Power as spectacle

Two incidents, in Jharkhand and in Telangana, involving BJP MPs and a senior Union minister berating bureaucrats in public, framed shows of power as unseemly spectacle. A day after an FIR was filed against BJP MPs Nishikant Dubey, Manoj Tiwari, and seven others by Jharkhand Police on allegations of forcibly obtaining clearance for an aircraft to depart from Deogarh airport in contravention of safety protocols, Delhi Police registered what appears to be a revenge FIR against the Deogarh Deputy Commissioner on charges of sedition. And in Telangana, Union Finance Minister Nirmala Sitharaman, reportedly on not finding Prime Minister Narendra Modi’s photo displayed at PDS shops in Telangana, pulled up the Kamareddy Collector in public.

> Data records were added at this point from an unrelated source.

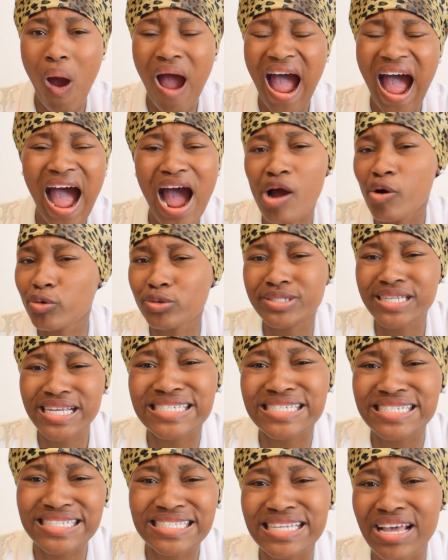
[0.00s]
How
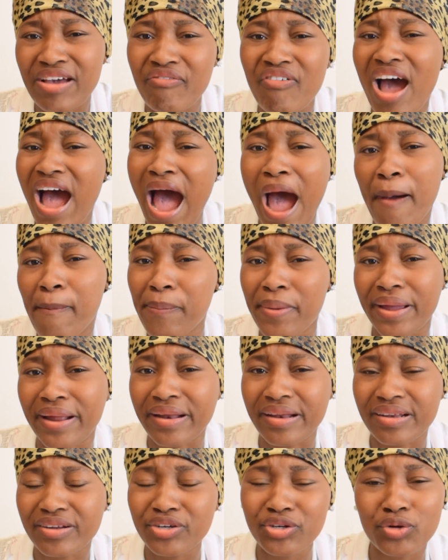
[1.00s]
it ever happen?
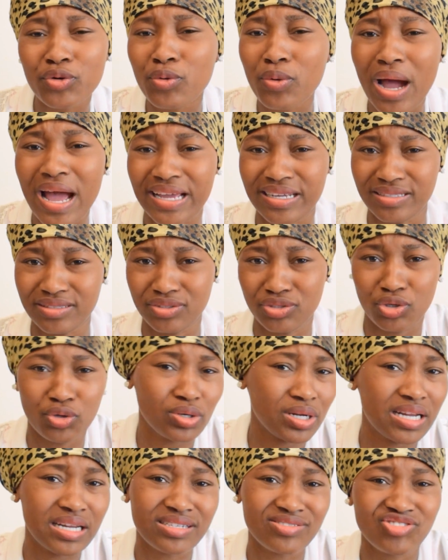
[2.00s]
You know, I
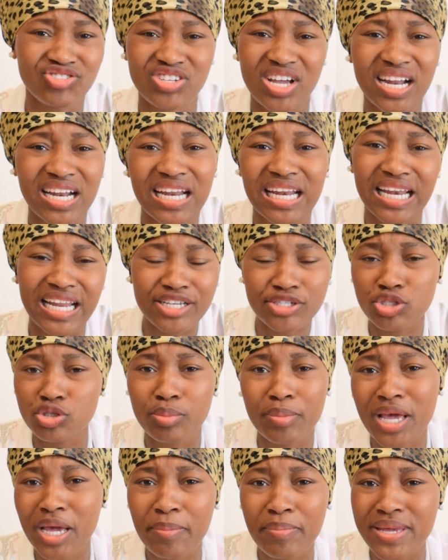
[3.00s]
don't understand unless
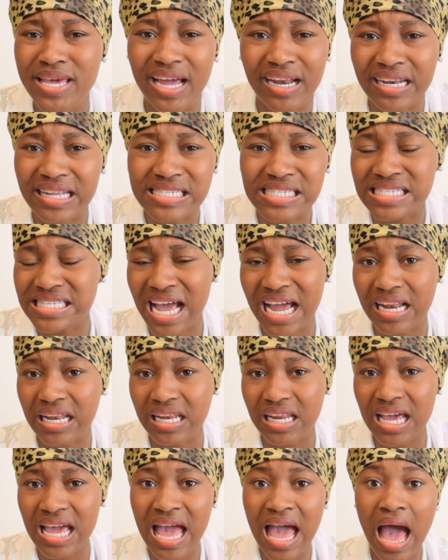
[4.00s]
you make me understand.
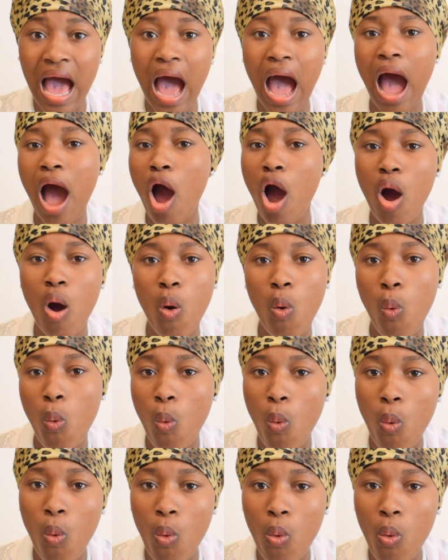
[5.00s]
How?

Deogarh Deputy Commissioner Manjunath Bhajantri was booked after he complained to the Ministry of Civil Aviation about Dubey allegedly entering the Air Traffic Control room on August 31 and obtaining clearance for a flight to take off after sunset — Deogarh airport is not equipped to handle night-time flights. While Dubey’s conduct reeks of entitlement, Sitharaman struck an odd, jarring, note when she publicly lashed out at the District Collector. Her trigger: the absence of the PM’s pictures at PDS shops. Her argument that the Union government is bearing the cost and so Modi’s pictures should be prominently displayed is problematic. Every government attempts to take political ownership for its schemes. At the same time, it’s also true that welfare schemes are not the largesse of individual leaders and nor should they be seen to be so by rights-bearing citizens. But the merit of Sitharaman’s argument isn’t exactly the issue here — it is how a powerful Minister upbraids an officer not for a lapse in governance but to ostensibly further her party’s image politics.

In a society marked by deep inequalities and hierarchies, power fosters the delusion that there are no constraints on its exercise. In the constitutional scheme of things, the political executive may be powerful but the bureaucracy is governed by rules and procedures.

Bureaucracy, of course, needs accountability — babus can be as imperious as their political masters — but when leaders throw their weight around in public for something that’s not compelling public interest, they end up losing some of it.